Grundsätzlich sollte die Krone eines Obstbaums nicht zu dicht sein, damit die Früchte genug Sonne für die Ausbildung des Aromas bekommen und damit Erkrankungen vorgebeugt wird, die ansonsten durch ständige Feuchtigkeit auf dem Laub auftreten können. Daher ist ein regelmäßiger Schnitt ratsam.

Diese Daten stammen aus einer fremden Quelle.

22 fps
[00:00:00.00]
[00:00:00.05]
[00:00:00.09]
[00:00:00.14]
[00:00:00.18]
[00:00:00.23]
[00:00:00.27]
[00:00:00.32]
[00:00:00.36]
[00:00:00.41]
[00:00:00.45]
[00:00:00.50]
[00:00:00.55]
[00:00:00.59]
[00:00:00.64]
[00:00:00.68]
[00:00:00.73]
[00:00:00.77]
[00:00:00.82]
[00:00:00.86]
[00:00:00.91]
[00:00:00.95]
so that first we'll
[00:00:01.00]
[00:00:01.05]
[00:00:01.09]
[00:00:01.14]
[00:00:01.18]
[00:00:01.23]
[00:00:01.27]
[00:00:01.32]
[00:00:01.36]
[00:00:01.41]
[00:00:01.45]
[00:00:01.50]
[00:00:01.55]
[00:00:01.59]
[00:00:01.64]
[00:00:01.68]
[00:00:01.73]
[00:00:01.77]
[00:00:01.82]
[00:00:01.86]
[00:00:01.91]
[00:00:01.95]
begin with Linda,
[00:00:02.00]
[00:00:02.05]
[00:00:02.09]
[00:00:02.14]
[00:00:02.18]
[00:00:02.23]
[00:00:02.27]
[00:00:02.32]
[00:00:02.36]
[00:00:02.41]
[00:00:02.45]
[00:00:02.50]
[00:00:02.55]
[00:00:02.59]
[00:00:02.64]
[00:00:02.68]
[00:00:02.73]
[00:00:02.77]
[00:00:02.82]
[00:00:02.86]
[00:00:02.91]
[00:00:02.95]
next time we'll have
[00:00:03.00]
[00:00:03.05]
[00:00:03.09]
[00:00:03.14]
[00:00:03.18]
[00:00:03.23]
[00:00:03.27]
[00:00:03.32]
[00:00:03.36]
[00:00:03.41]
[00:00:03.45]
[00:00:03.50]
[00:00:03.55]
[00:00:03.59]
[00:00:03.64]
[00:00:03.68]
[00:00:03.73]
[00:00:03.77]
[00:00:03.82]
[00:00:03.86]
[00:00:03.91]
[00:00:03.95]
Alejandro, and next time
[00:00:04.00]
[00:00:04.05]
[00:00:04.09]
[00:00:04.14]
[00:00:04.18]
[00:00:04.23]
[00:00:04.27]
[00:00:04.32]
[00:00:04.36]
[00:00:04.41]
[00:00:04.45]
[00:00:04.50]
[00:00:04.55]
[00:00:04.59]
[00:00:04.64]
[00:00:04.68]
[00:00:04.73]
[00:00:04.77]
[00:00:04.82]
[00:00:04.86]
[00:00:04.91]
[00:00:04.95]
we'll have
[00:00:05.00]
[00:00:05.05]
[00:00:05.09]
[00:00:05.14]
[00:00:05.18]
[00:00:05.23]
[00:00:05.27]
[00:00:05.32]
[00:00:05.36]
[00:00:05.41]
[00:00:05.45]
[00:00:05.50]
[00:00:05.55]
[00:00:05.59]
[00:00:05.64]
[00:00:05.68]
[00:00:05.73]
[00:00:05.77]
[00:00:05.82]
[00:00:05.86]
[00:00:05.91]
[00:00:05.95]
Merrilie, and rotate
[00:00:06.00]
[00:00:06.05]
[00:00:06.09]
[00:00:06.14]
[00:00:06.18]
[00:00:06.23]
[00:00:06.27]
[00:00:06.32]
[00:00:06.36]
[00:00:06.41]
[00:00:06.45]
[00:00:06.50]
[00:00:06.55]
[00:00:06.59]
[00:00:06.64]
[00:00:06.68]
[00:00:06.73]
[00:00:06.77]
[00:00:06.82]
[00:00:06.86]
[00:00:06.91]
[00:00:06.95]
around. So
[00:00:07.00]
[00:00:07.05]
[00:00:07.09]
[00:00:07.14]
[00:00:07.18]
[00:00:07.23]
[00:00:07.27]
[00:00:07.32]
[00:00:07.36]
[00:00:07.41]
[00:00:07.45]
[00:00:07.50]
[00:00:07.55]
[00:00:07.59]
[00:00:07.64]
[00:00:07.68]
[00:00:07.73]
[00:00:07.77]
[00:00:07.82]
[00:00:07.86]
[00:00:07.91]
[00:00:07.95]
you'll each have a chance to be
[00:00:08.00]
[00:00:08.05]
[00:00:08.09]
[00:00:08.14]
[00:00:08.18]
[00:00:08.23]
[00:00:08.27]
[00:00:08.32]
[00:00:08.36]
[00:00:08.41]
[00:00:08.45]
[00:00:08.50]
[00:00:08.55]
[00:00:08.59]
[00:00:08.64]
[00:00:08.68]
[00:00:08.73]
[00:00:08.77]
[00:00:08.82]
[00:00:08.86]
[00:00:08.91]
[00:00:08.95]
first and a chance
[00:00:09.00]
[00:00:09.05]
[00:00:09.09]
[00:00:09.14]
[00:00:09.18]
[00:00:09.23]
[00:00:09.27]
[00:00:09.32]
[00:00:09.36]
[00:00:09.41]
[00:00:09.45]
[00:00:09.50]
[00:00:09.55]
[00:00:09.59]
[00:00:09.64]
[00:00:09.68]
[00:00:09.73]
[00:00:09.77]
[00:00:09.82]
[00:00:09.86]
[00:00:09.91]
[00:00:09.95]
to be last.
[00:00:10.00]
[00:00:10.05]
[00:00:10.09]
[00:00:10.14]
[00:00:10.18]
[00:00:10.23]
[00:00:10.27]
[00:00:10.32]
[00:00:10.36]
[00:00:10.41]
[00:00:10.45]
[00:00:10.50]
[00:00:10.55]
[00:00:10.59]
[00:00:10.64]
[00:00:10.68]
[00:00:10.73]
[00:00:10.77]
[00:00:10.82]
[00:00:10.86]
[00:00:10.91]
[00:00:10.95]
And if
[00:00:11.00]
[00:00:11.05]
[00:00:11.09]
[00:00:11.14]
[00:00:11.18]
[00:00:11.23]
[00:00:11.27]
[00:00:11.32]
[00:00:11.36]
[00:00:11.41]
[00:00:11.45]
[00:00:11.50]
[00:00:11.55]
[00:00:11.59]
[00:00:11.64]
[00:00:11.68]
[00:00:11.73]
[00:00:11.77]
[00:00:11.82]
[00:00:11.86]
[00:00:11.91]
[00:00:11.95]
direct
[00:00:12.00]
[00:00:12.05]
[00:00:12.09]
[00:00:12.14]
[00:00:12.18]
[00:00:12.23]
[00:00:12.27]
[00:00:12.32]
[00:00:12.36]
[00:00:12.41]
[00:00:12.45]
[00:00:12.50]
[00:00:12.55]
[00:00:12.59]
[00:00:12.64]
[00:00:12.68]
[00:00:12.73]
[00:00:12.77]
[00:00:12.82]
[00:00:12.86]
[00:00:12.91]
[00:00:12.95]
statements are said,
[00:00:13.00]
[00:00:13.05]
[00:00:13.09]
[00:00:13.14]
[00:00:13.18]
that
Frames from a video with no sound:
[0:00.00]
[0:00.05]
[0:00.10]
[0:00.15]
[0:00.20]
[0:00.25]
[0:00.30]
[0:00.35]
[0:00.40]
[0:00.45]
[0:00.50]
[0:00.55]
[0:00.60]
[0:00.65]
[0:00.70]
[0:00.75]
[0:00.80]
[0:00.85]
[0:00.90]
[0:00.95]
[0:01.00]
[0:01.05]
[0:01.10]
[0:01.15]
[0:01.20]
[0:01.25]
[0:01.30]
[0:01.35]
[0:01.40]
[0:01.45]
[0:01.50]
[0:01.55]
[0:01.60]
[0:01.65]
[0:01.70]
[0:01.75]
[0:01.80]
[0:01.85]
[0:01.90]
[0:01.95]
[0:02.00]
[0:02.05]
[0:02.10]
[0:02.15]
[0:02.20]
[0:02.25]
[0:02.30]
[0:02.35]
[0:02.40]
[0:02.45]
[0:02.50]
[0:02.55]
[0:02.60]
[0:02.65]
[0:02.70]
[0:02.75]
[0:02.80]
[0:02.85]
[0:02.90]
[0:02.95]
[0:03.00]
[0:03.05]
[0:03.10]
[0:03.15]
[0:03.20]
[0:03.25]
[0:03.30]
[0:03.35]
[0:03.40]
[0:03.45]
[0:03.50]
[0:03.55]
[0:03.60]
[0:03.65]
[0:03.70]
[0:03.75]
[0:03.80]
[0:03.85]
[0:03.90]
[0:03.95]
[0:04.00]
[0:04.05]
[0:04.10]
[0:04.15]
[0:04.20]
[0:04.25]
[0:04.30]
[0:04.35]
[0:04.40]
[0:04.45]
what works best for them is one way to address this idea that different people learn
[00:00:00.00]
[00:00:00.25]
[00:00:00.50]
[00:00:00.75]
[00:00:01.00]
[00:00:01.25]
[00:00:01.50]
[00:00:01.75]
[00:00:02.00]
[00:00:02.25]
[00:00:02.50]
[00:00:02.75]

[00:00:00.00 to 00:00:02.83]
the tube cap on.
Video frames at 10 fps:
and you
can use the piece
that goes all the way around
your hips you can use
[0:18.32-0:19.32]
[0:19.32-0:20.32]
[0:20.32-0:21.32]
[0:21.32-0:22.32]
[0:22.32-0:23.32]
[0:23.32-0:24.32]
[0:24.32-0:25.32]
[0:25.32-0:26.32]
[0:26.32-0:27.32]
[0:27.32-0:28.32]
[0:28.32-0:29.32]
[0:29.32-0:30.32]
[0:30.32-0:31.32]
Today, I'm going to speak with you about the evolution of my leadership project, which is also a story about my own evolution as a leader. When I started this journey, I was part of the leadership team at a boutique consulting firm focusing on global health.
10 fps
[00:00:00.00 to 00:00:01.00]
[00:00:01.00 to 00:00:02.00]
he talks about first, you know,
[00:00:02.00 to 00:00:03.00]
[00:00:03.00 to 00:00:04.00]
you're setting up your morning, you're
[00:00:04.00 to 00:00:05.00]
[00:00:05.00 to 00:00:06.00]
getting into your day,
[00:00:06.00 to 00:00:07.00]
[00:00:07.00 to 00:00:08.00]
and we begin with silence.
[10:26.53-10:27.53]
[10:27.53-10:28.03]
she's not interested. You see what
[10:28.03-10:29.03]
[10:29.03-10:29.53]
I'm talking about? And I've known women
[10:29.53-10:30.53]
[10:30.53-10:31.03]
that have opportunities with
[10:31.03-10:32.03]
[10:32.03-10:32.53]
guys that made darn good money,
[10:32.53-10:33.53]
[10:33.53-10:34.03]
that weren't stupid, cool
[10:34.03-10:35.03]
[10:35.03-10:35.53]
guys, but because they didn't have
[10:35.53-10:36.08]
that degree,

Hierzu muss man sich vor Augen halten, dass eine Pflanze grundsätzlich nicht insgesamt wächst, sondern an den Triebenden. Die Pflanze nimmt die Nährstoffe durch die Wurzeln auf und transportiert sie durch Leitungsbahnen bis in die Triebspitzen. Hier entsteht dann ein Druck, welcher die Pflanze weiter wachsen lässt.  Wird nun ein Ast zurück geschnitten, dann entsteht an dieser Stelle der Druck, da der Saft nicht weiter fließen kann. Das hat zur Folge, dass die Knospen unterhalb der Schnittstelle stark austreiben werden. Die oberste Knospe hat dabei die besten Bedingungen, sie bestimmt zugleich die Wuchsrichtung. Aber auch die darunter gelegenen Knospen werden austreiben, so dass aus einem Ast mehrere erzeugt werden. Das würde wiederum zu einer noch dichteren Krone führen. Deshalb ist beim Auslichtungsschnitt darauf zu achten, dass Triebe ganz entfernt werden, also direkt am stärkeren Ast abgeschnitten werden oder aber dass ein Ableiten erfolgt. Dabei wird der Trieb bis zum nächsten Seitentrieb weggenommen, so dass der Saft dann in diesen Trieb fließt und keine Knospen am Ast zum Austreiben angeregt werden.

Der beste Termin ist in den Monaten Januar und Februar, bei nicht zu starkem Frost.